> [About this exercise] Please set down each of the lines below once more, exactly, omitting all pictures.
[Start of section]
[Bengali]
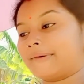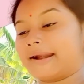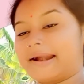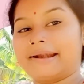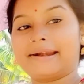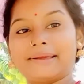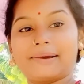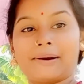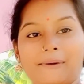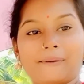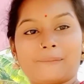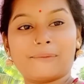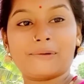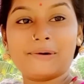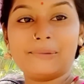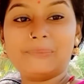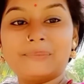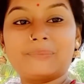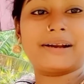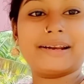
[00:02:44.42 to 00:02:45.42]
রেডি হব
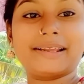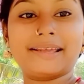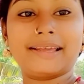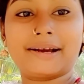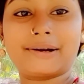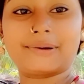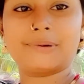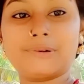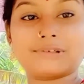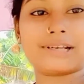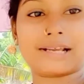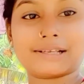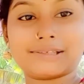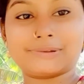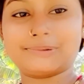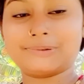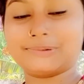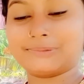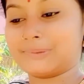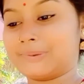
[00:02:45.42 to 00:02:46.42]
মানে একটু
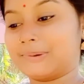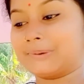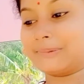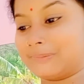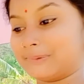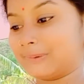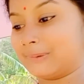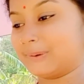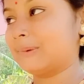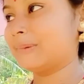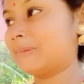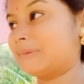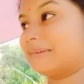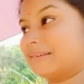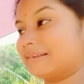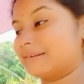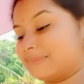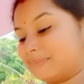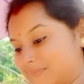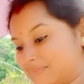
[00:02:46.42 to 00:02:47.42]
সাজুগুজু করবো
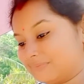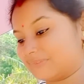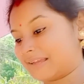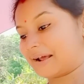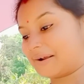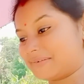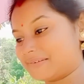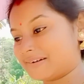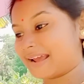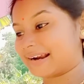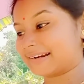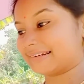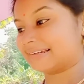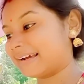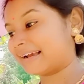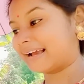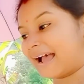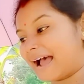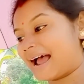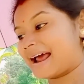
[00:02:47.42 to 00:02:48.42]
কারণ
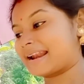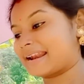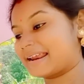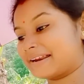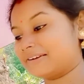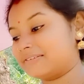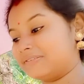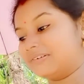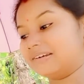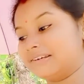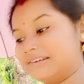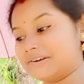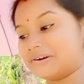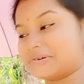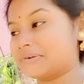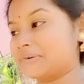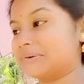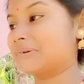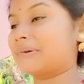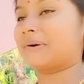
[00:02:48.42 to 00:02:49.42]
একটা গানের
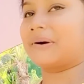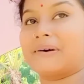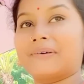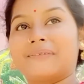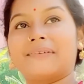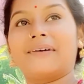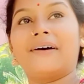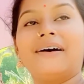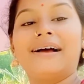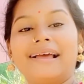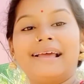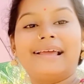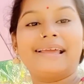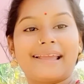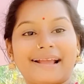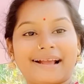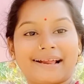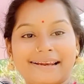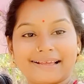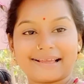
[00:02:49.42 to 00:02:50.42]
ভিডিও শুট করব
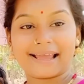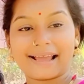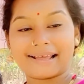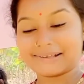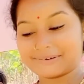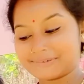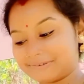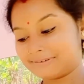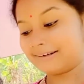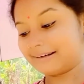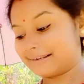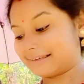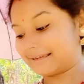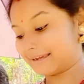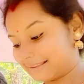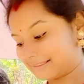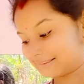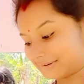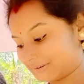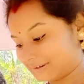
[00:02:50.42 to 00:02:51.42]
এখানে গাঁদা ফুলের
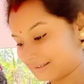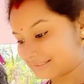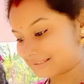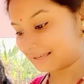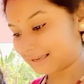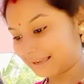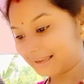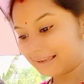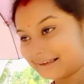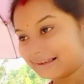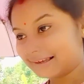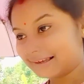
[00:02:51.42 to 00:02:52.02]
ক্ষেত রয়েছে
[End of section]
> [Response to the exercise]
[Bengali]
[00:02:44.42 to 00:02:45.42]
রেডি হব
[00:02:45.42 to 00:02:46.42]
মানে একটু
[00:02:46.42 to 00:02:47.42]
সাজুগুজু করবো
[00:02:47.42 to 00:02:48.42]
কারণ
[00:02:48.42 to 00:02:49.42]
একটা গানের
[00:02:49.42 to 00:02:50.42]
ভিডিও শুট করব
[00:02:50.42 to 00:02:51.42]
এখানে গাঁদা ফুলের
[00:02:51.42 to 00:02:52.02]
ক্ষেত রয়েছে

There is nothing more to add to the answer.